A) Firefox can’t size webpages right, causing much sideways scrolling
B) Opera removed it’s dropdown menu bar so now you always have to manual type in web page addresses
C) IE, Constantly freezes (while it’s spying on you?) and won’t stop nagging you about managing add-ons
D) Chrome is Google and they are evil
Why after 15-20 years has browsing the Internet become such a hassle?
I am tempted to pull out an old AOL CD and use their browser.
I have no problem with Firefox (which just updated minutes ago with a new version, apparently)
My first browser was Netscape 1.22
I bet it would be blazing fast although it probably wouldn’t support a lot of the stuff on the web these days
Well that brings back the memories. lol.
Did they create an IE 11 skin for Firefox?
I say Sarcastically...
What you're seeing, IMO, is a symptom of one of the biggest problems in the industry — there has been a lot of emphasis on "coding" rather than "programming", by which I distinguish the latter by a certain passion for correctness (to include design). This is evidenced in part by which languages are popular/mainstream: C, C++ Java, PHP [most especially PHP], and C#. These languages are (a) more grown than designed, or be (b) use as a basis a language of type a, which can generally be considered damaging to the design.
A counter-example to the above would be Ada (or perhaps Eiffel) which is very concerned with correctness — the idea of a subtype is so ingrained to the language that not using it would mark you as someone new to the language and/or trying to directly translate inferior (less expressive) language mechanically. For an example of how this helps correctness consider the following lines:
-- These subtypes are language defined.
subtype Natural is Integer range 0..Integer'Last;
subtype Positive is Natural range Natural'Succ(Natural'First)..Natural'Last; -- Same as range 1..Integer'Last;
-- The following cannot cause a Divide by Zero exception.
Function Divide ( Numerator: Integer; Denominator: Positive) return Float;
type Window is private; -- The type's implementation is not visible to 'clients' using it.
type Window_Access is Access Window; -- This defines a "pointer" to a Window.

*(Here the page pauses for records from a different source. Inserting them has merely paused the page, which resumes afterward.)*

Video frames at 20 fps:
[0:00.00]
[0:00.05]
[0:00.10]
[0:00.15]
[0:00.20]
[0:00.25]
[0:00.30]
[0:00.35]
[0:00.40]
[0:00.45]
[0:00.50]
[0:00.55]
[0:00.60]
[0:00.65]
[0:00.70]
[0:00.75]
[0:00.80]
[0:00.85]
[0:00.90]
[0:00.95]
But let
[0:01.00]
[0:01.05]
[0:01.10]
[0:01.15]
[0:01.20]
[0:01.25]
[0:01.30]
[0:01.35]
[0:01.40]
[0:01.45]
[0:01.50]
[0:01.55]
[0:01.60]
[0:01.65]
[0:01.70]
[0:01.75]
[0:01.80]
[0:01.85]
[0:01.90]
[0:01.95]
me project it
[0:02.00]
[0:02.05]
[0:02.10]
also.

subtype Handle is Not Null Window_Access;
Function Maximize( Window : Handle ) return Boolean; -- This function's body cannot be executed if the parameter is NULL.
-- Also, note that the above means that a developer/implementer is not burdened with remembering to check for NULL in the body.

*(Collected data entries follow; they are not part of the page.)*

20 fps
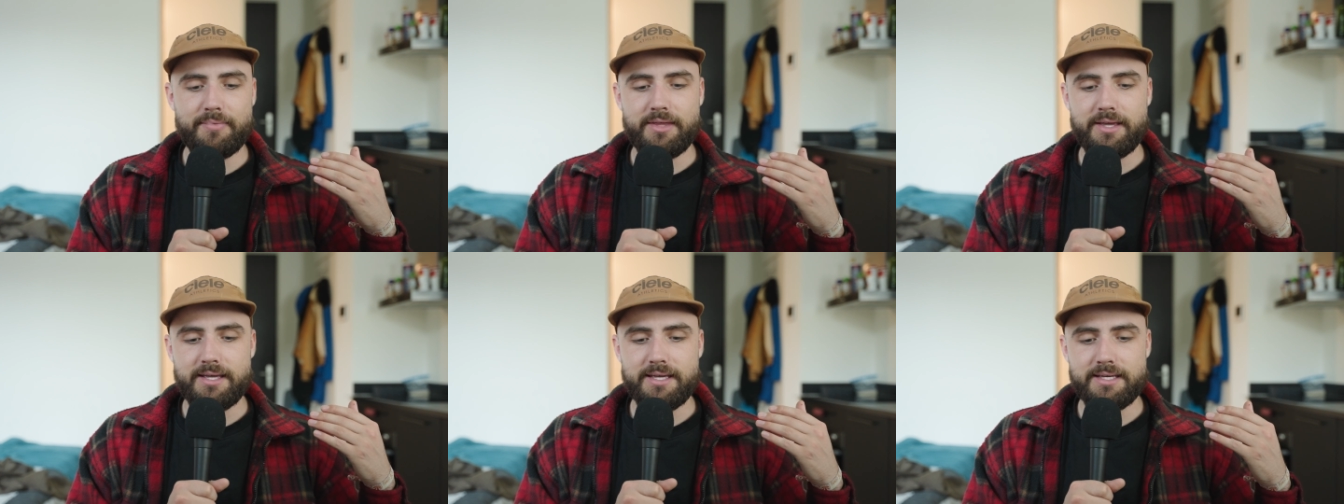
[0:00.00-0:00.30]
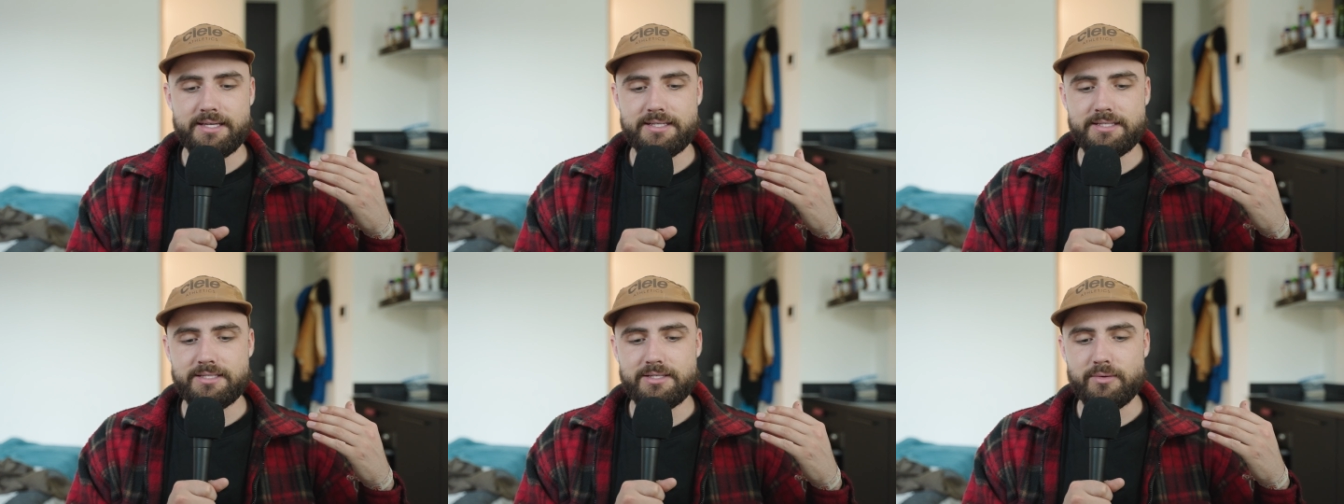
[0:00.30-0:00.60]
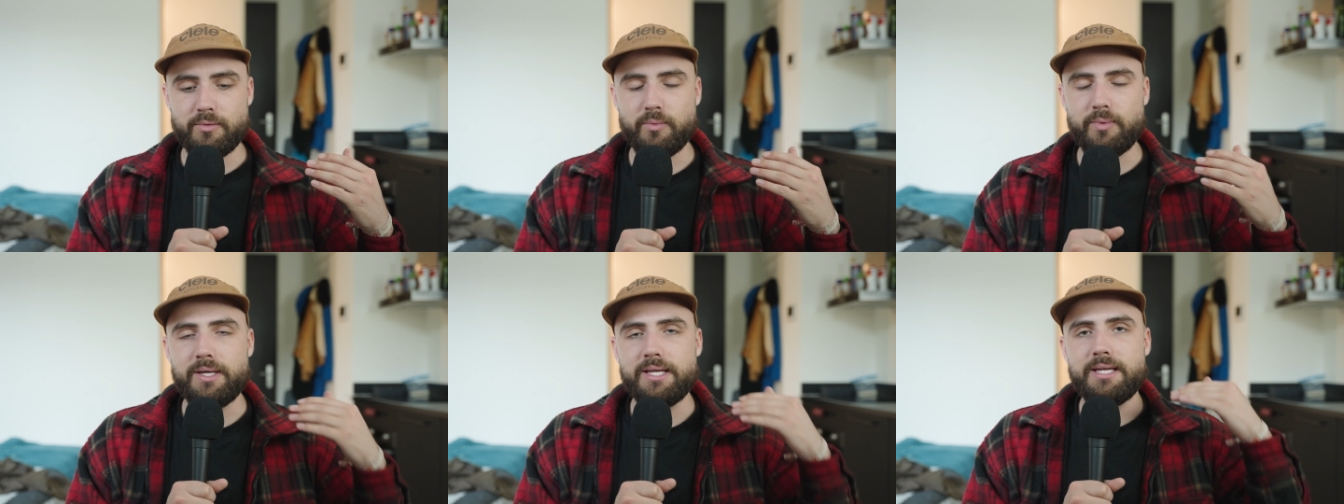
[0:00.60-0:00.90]
is
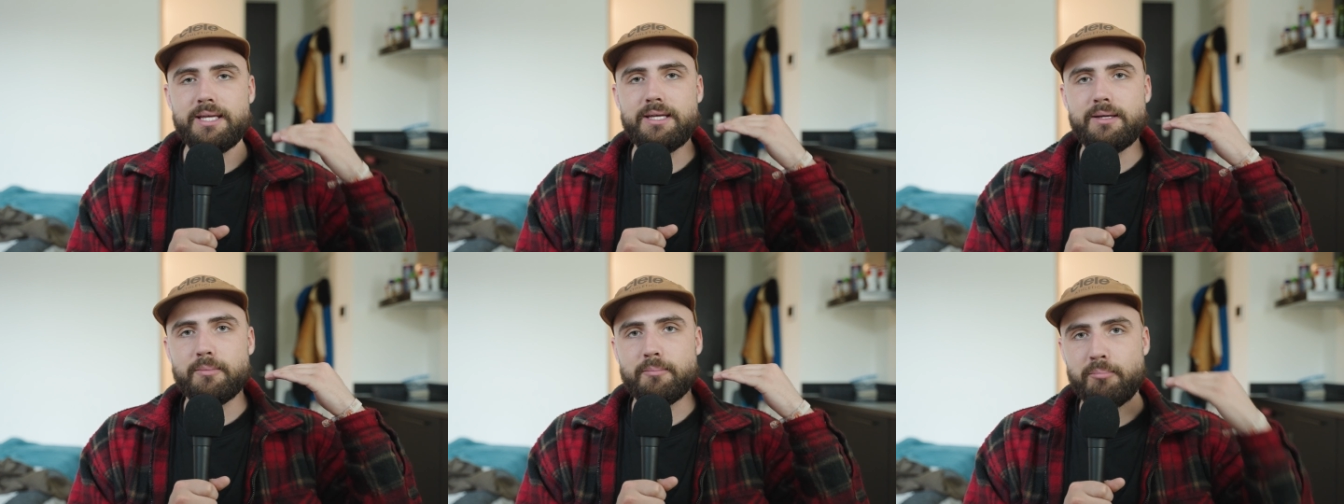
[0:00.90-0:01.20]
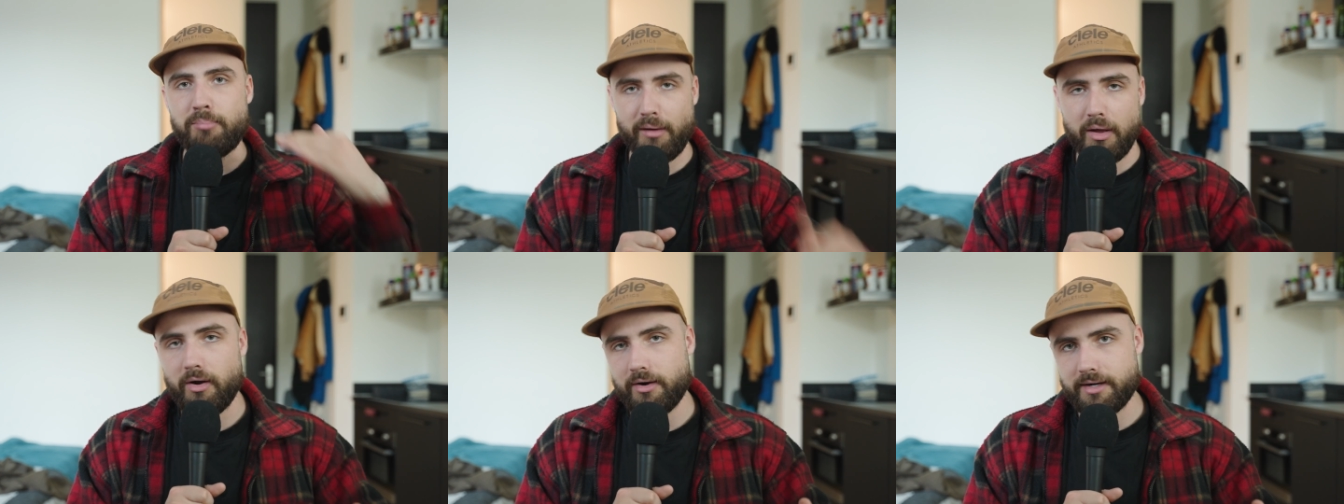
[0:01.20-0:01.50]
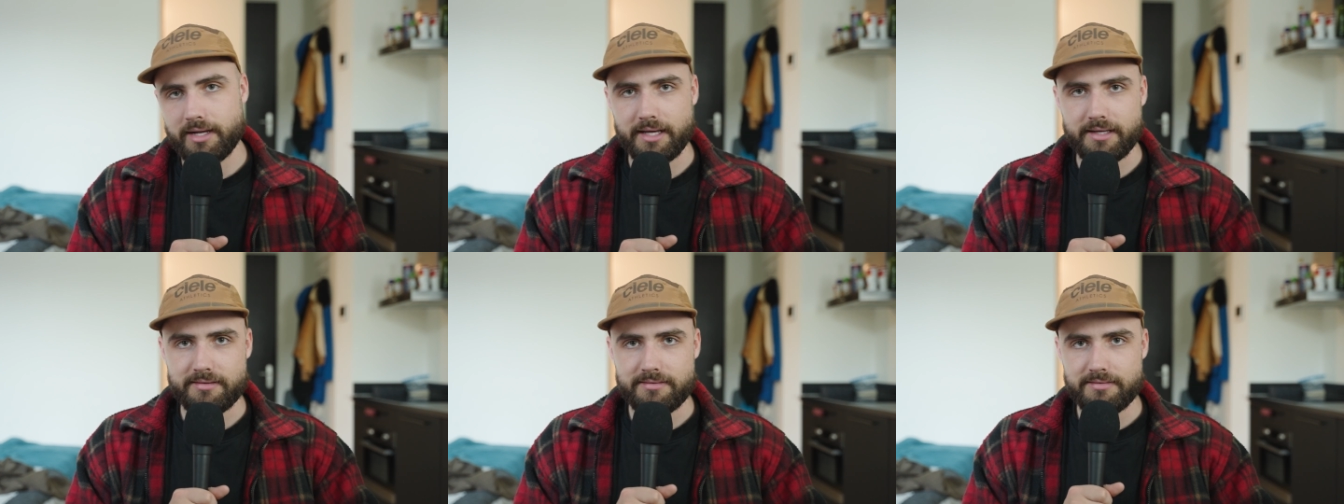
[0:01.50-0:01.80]
we
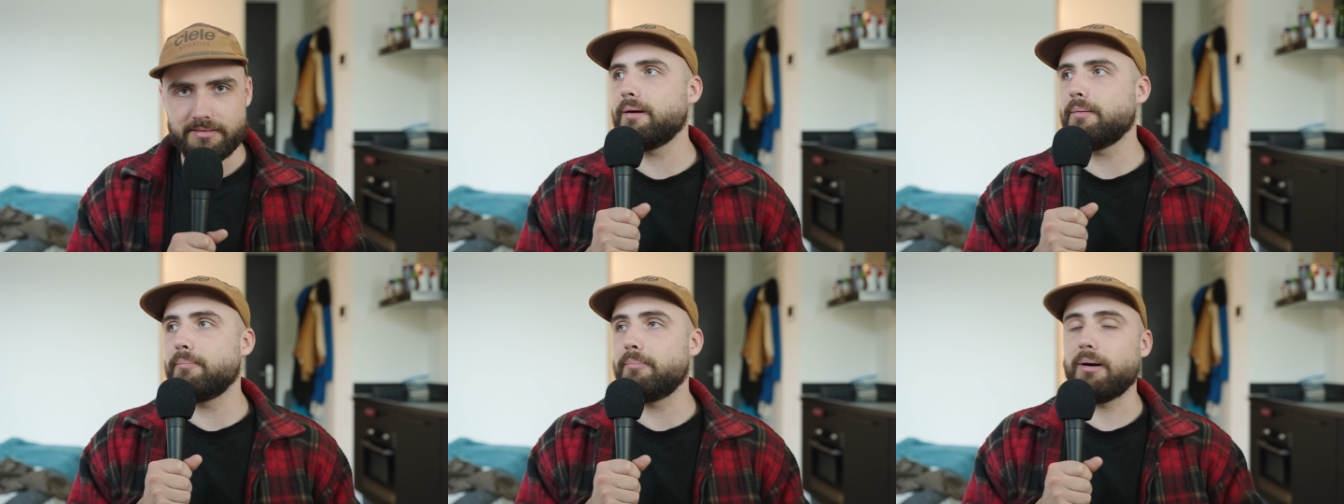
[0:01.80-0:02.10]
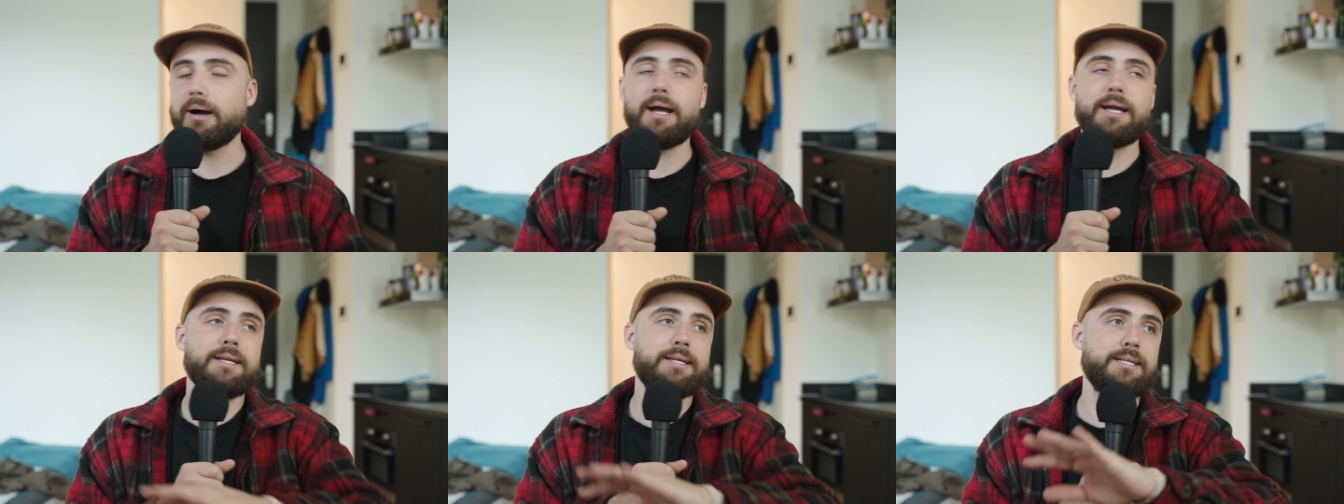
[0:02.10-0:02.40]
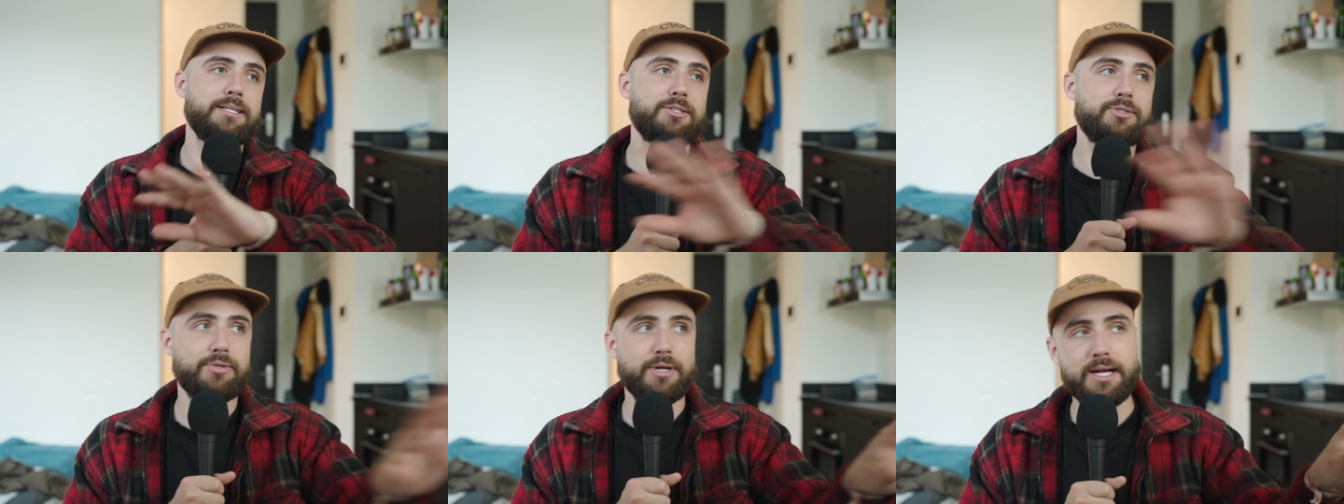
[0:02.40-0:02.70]
block it by
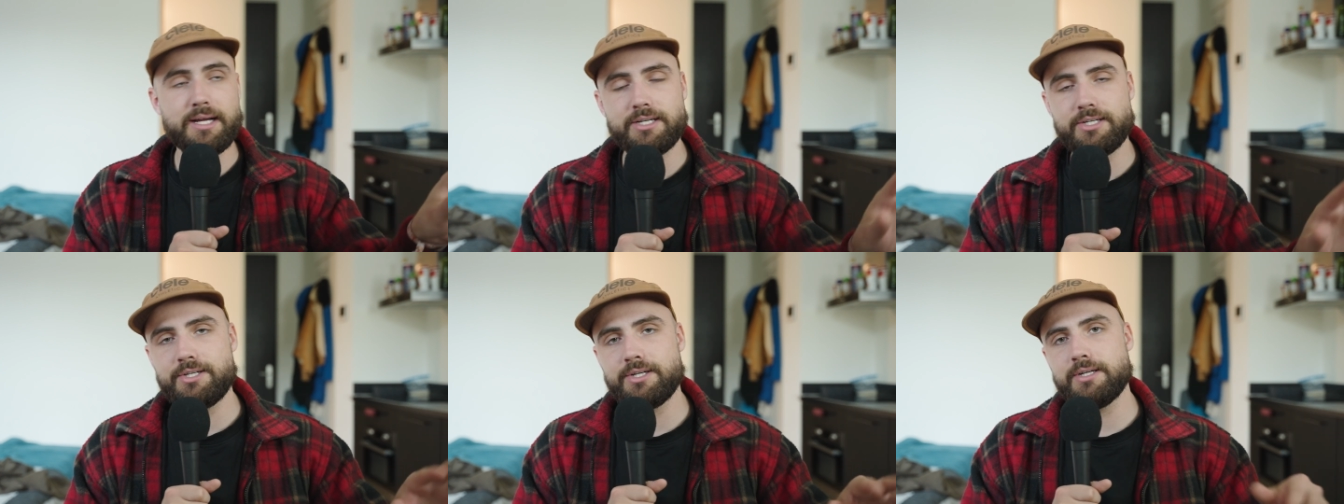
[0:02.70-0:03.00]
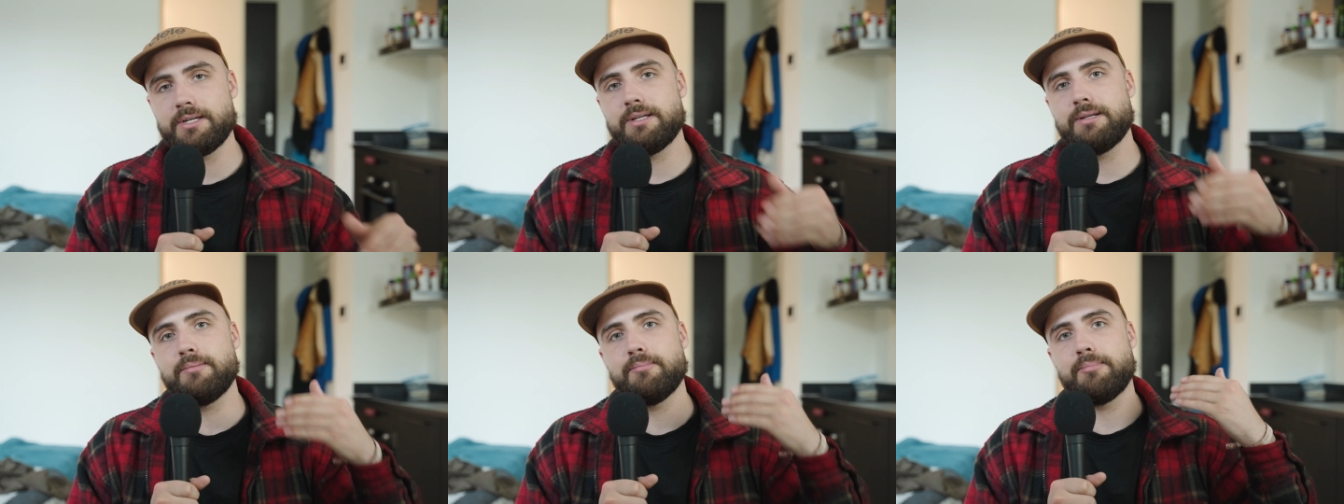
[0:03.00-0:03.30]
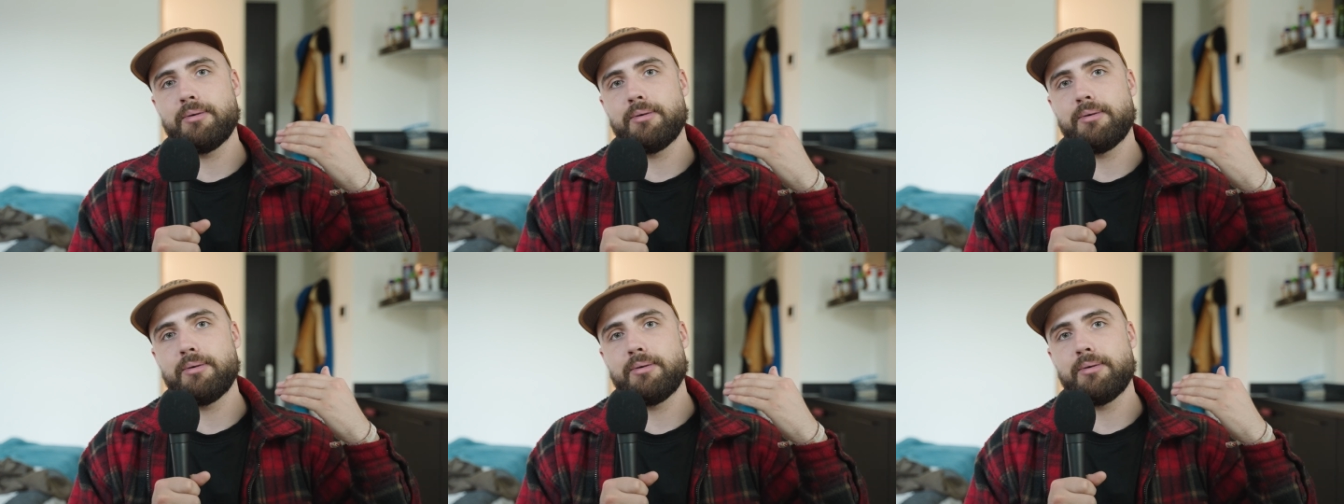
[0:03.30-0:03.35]
distraction,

As you can see, the language itself makes correctness very easy, generally unlike C-style languages. What is interesting is that there seems to be a little bit of the industry "waking up" to the flaws here: C# has made several strides to correct (and/or disallow) troubling syntactic constructs inherited from C, Java eliminated the reliance upon the preprocessor (and [meta-]template programming of C++), and the new revision of C++ seems to make some big strides toward where Ada's 1983 revision was with respect to concurrency [though the library-level parallelism cannot ever be better than a language-level concurrency construct].
If you're interested a couple of academics recently used Ada (and the SPARK Ada-subset/proving-tool) to make a provably secure/correct DNS server: Ironsides.
The only problem I have with it [usability-wise] is the memory-leaks.
This is a drama good to watch on Firefox....
I see no problems with pagesizing in FireFox, and while Opera does not have a topbar menu by default you can initial it by selecting the option in the preferences section.
IE is never used here for several reasons, not the least of which being the security exploit recently discovered -yes, I know; "which one?". MS is CONSTANTLY producing exploits, or 'features' as some programmers are forced to call them.
Google sold out to the ChiComs. Do not trust anything from them at all.
Of course, I dunno if you are using a mac...
OK, but will the back button work 100% of the time like it now doesn’t?
I think in FireFox you have to hit [Alt] [leftarrow] for that to work. The [Backspace] key never worked in it that I know of, with the caveat that I only began using it back in 2007 or so...
And monkeys will fly out of my azz.
Seems like they update every two weeks.